The reports were filed in response to a motion by the State of New Jersey to dismiss the suit filed by the County and nine individual property owners who are seeking to have the Act declared unconstitutional. A hearing on the motion is scheduled for 9 a.m. Friday, Dec. 7, before Superior Court Judge Paul Innes at the Mercer County Courthouse, 175 South Broad Street, Trenton, NJ.

Copies of these reports, the curriculum vitae of their respective authors, related maps and other documents pertaining to the suit are available for review on the official Warren County website at highlands page.

According to the expert reports, aggregate value of lost equity in the Highlands Preservation Area is $15 billion. With respect to individual properties, 70 to 80 percent of the land value has been lost. Lost economic growth in the Preservation Area is $160 billion.

Contrary to its stated legislative purpose, the Act will destroy agricultural production and a positive agricultural business environment. This loss of land value destroys the equity farmers have built in their property and reduces their ability to borrow capital for farm operations, since farmers no longer have their equity to use as collateral when purchasing seeds, fertilizer, equipment and other needed supplies.

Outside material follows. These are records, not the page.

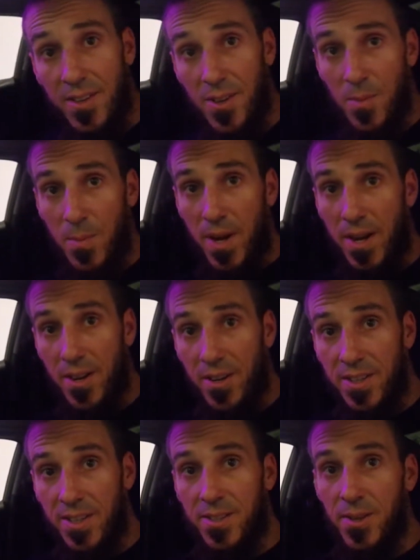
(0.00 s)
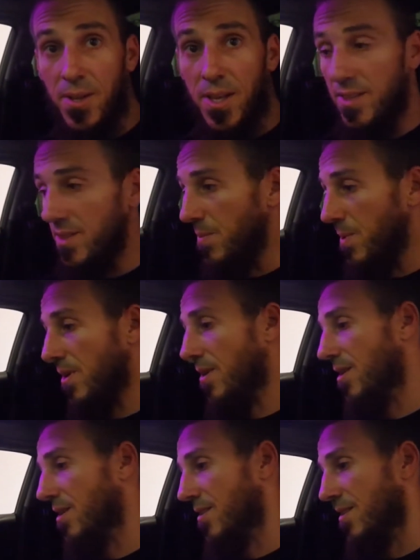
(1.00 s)
don't mind our disco lights up here.
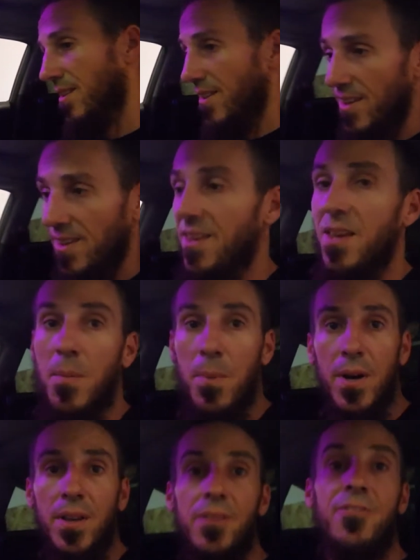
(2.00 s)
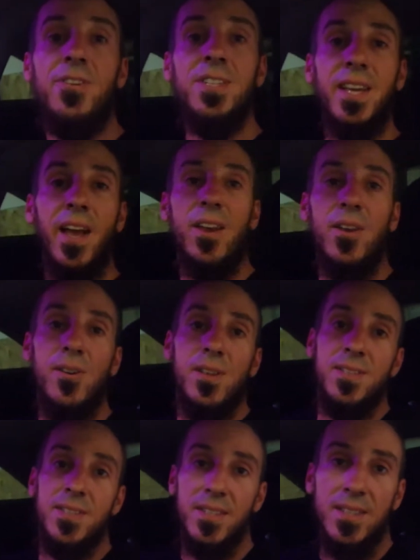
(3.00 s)
But the first thing I
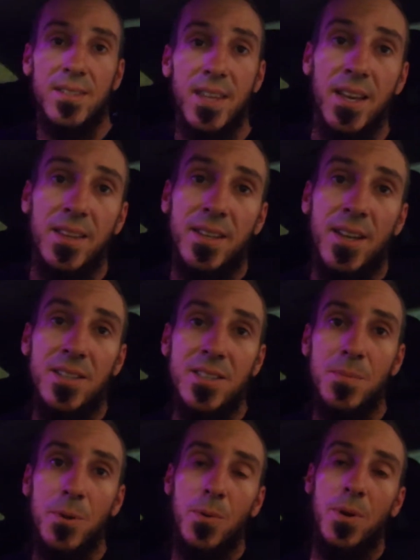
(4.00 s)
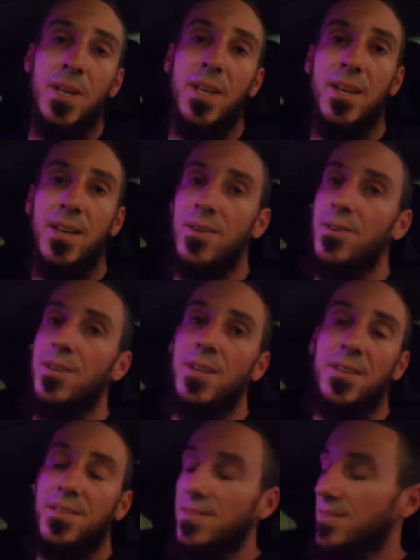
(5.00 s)
noticed is that the customer went ahead, hold
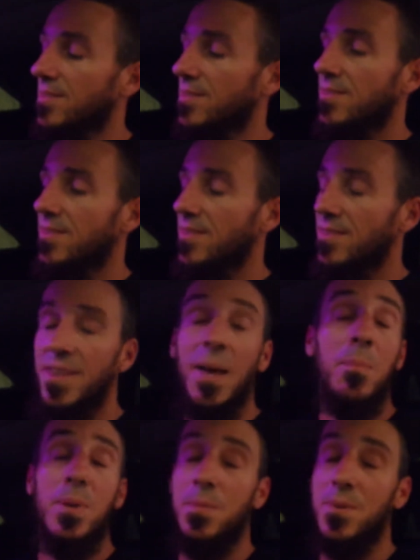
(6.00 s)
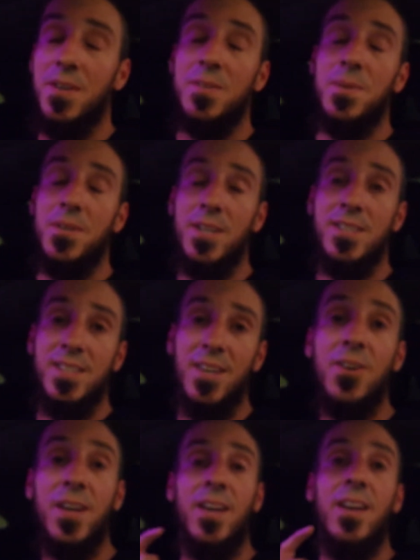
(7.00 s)
on. That beep drives me crazy.
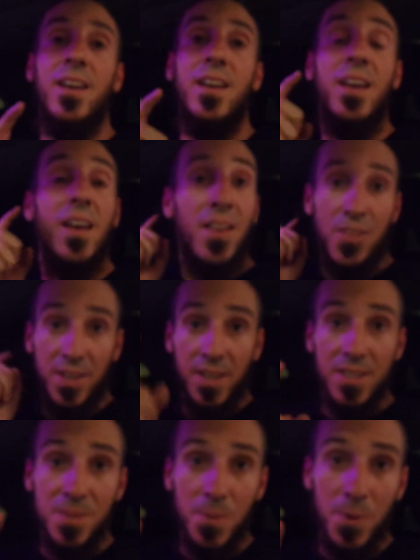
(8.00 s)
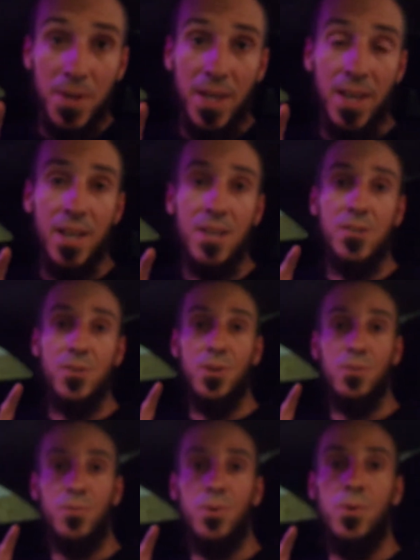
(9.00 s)
Okay, the customer went ahead and
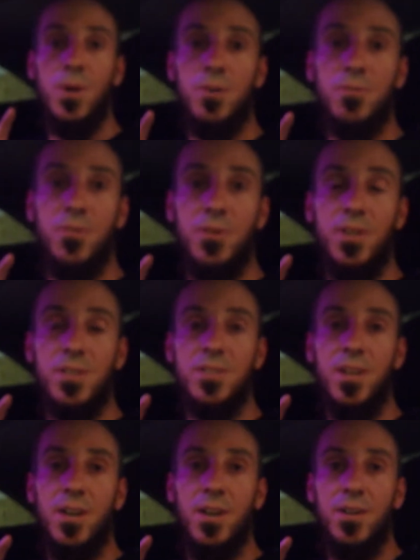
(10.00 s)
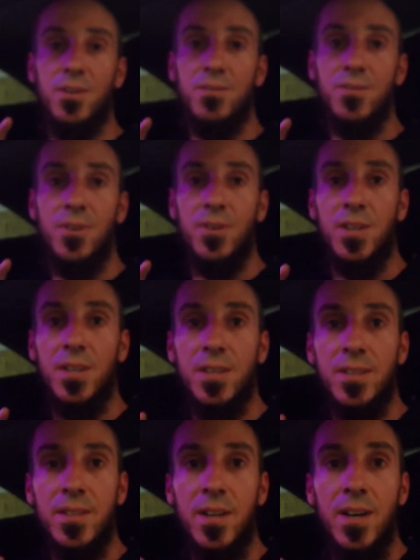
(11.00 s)
drove, whoa, autofocus,
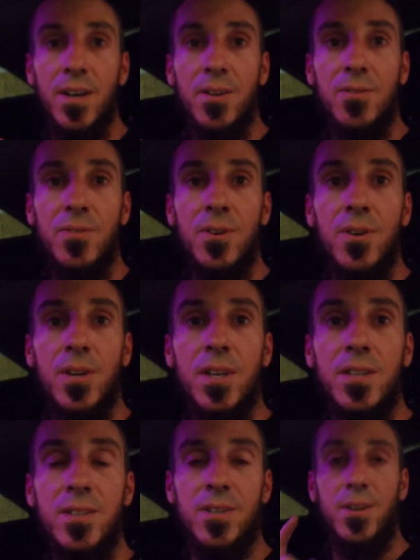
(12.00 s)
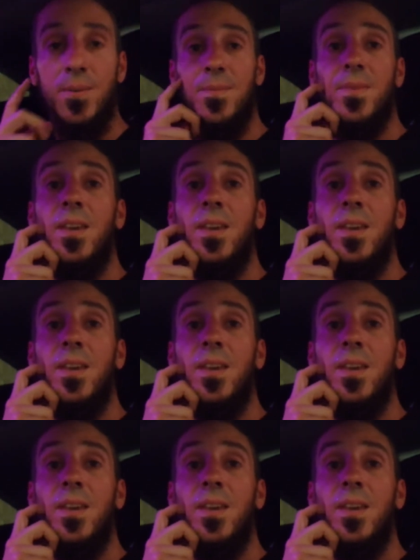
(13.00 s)
autofocus, autofocus. There you go.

The public purpose to justify this unprecedented devaluation of private property by the State of New Jersey has nothing to do with water protection or sound planning. Instead, it is the self-described “winning approach” adopted by former Governor James E. McGreevey to freeze development in the Highlands Region without paying for it.

 
There is no scientific water resource justification for the Highlands Region delineation, the Preservation Area boundaries or the Act’s key preservation development standards. The Highlands Council’s 2006 Draft Master Plan left only 1.1 percent of undeveloped property in the Highlands Planning Region in Warren County available for future development.

The legislative history indicates that the Legislature anticipated that a Transfer of Development Rights (TDR) program would be a significant funding source to address the loss of property owner equity. Instead, it has proven to be a voluntary program whose scope and scale prevent it from becoming a viable funding source during the lifetimes of many of the affected property owners, if ever. Seven of the individual plaintiffs are senior citizens.

The statutory exemptions violate the equal protection rights of the owners of undeveloped property that has development potential. For example, pursuant to the single family exemption under the Act, the owner of a two-acre parcel in a two-acre zone will see no loss – or more likely an increase – in value, while the owner of a 100-acre property zoned for two-acre development will lose 70 to 80 percent of the property value. The boundaries of the Preservation Area violate the principles of equal protection and due process since the central core is a legal fiction used to apply the legal precedents established by the Pinelands Act. In the Pinelands, water resource characteristics justify State regulation through a central preservation core area with an area permitting development. Such water resource conditions are not present in the Highlands Region.

Lacking a legitimate public policy justification of water resource protection, and in light of the magnitude of the Act’s consequences, as shown in the expert reports, the Act does not pass the litmus test for constitutionality.